Task to carry out -
The number of lines with the string "video" in the listing below is all that should be reported.

Information -
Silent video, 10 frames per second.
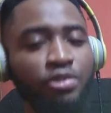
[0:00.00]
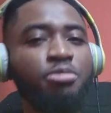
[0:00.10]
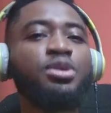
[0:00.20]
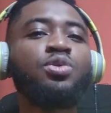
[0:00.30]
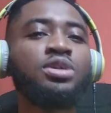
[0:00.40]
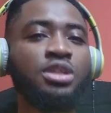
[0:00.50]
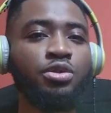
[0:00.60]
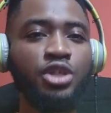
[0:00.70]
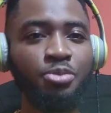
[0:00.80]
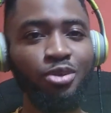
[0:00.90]
if the big ones are
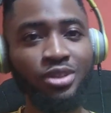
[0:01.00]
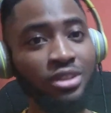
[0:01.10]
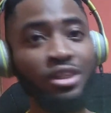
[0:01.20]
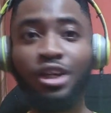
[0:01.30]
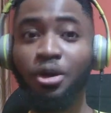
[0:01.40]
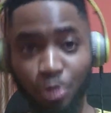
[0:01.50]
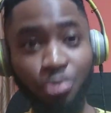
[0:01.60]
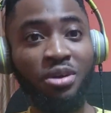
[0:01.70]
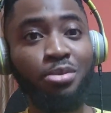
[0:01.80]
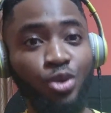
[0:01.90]
not responding,
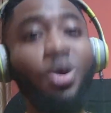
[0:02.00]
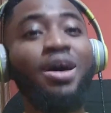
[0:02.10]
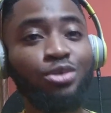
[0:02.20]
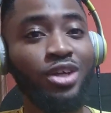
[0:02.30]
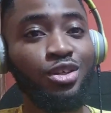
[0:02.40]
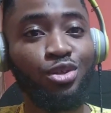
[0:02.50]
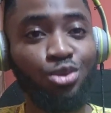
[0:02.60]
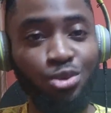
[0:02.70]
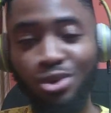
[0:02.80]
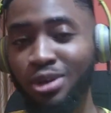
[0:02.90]
maybe you will have to get in the
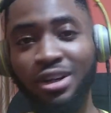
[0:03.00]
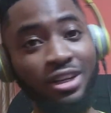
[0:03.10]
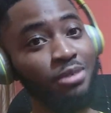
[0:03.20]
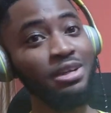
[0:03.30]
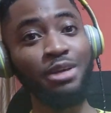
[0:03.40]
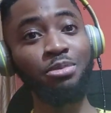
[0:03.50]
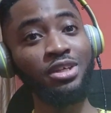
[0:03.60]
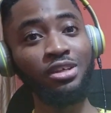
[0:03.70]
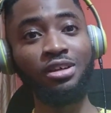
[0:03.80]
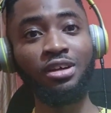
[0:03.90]
studio. And I'm like,
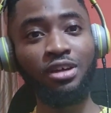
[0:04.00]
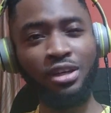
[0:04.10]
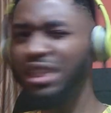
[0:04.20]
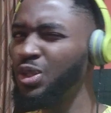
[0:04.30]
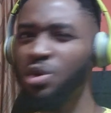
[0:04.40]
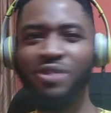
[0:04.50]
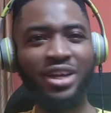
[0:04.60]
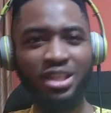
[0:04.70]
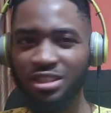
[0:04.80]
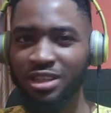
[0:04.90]
me, you know, if I
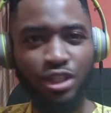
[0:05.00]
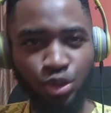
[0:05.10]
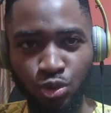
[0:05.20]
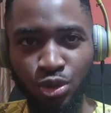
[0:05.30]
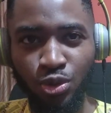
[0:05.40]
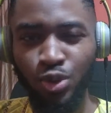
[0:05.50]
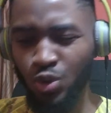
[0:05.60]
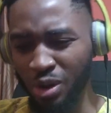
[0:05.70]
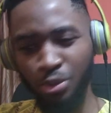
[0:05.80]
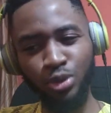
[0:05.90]
get in that studio, you
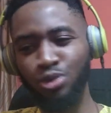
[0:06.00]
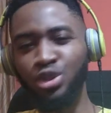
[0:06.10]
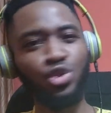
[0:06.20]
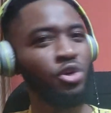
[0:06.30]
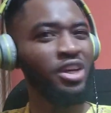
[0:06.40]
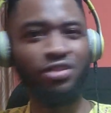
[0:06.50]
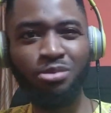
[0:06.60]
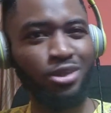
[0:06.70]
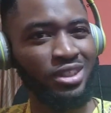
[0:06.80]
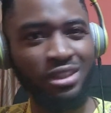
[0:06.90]
know I'm going to destroy
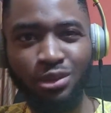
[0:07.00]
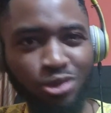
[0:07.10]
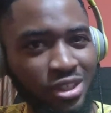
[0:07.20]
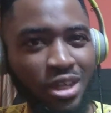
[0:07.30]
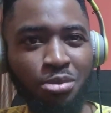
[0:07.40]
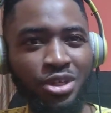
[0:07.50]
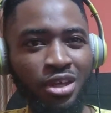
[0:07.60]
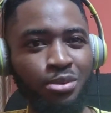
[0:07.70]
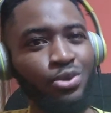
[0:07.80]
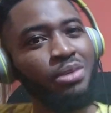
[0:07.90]
everybody, including
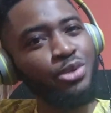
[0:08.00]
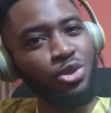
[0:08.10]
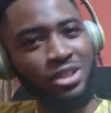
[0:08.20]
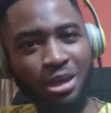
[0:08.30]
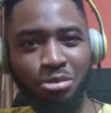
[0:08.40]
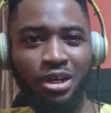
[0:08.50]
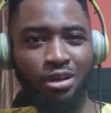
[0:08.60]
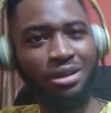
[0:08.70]
Eminem. So let me just calm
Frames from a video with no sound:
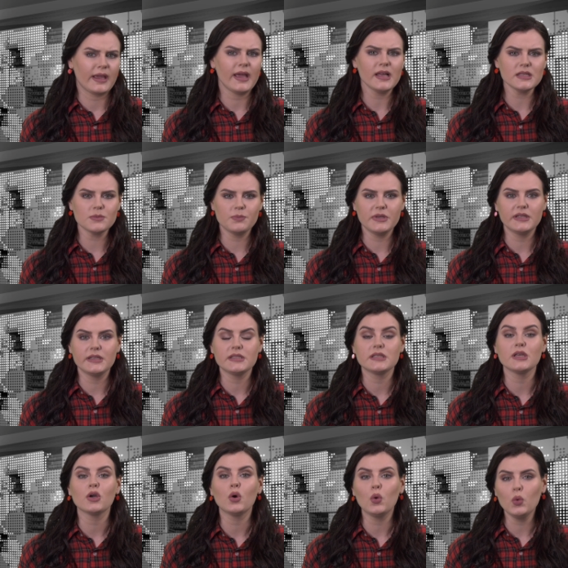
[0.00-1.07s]
Has
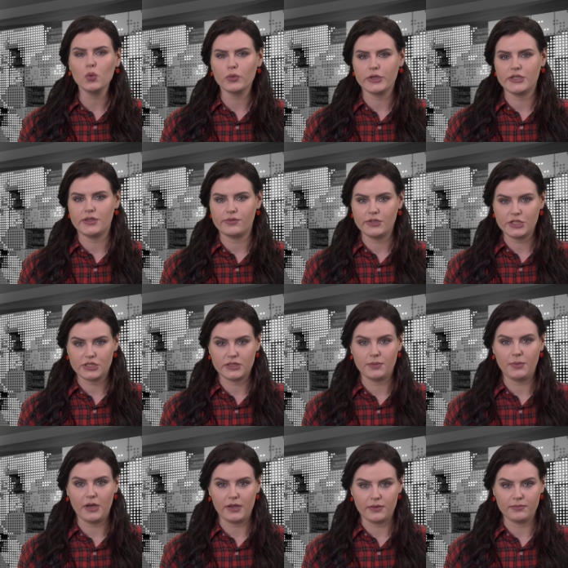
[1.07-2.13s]
BTC already reached the
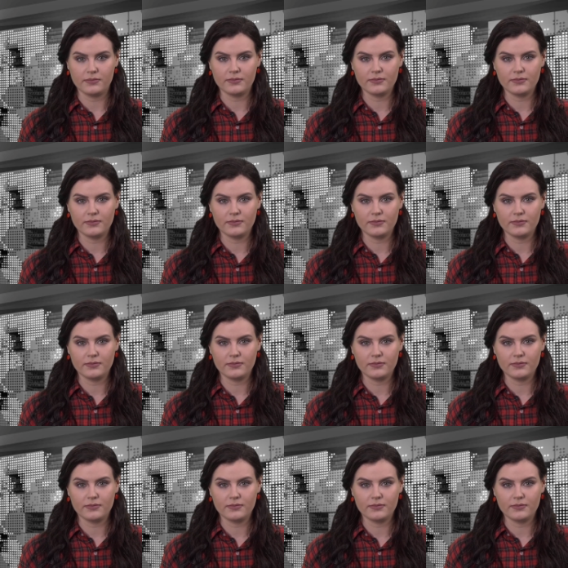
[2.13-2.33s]
bottom?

Response -
2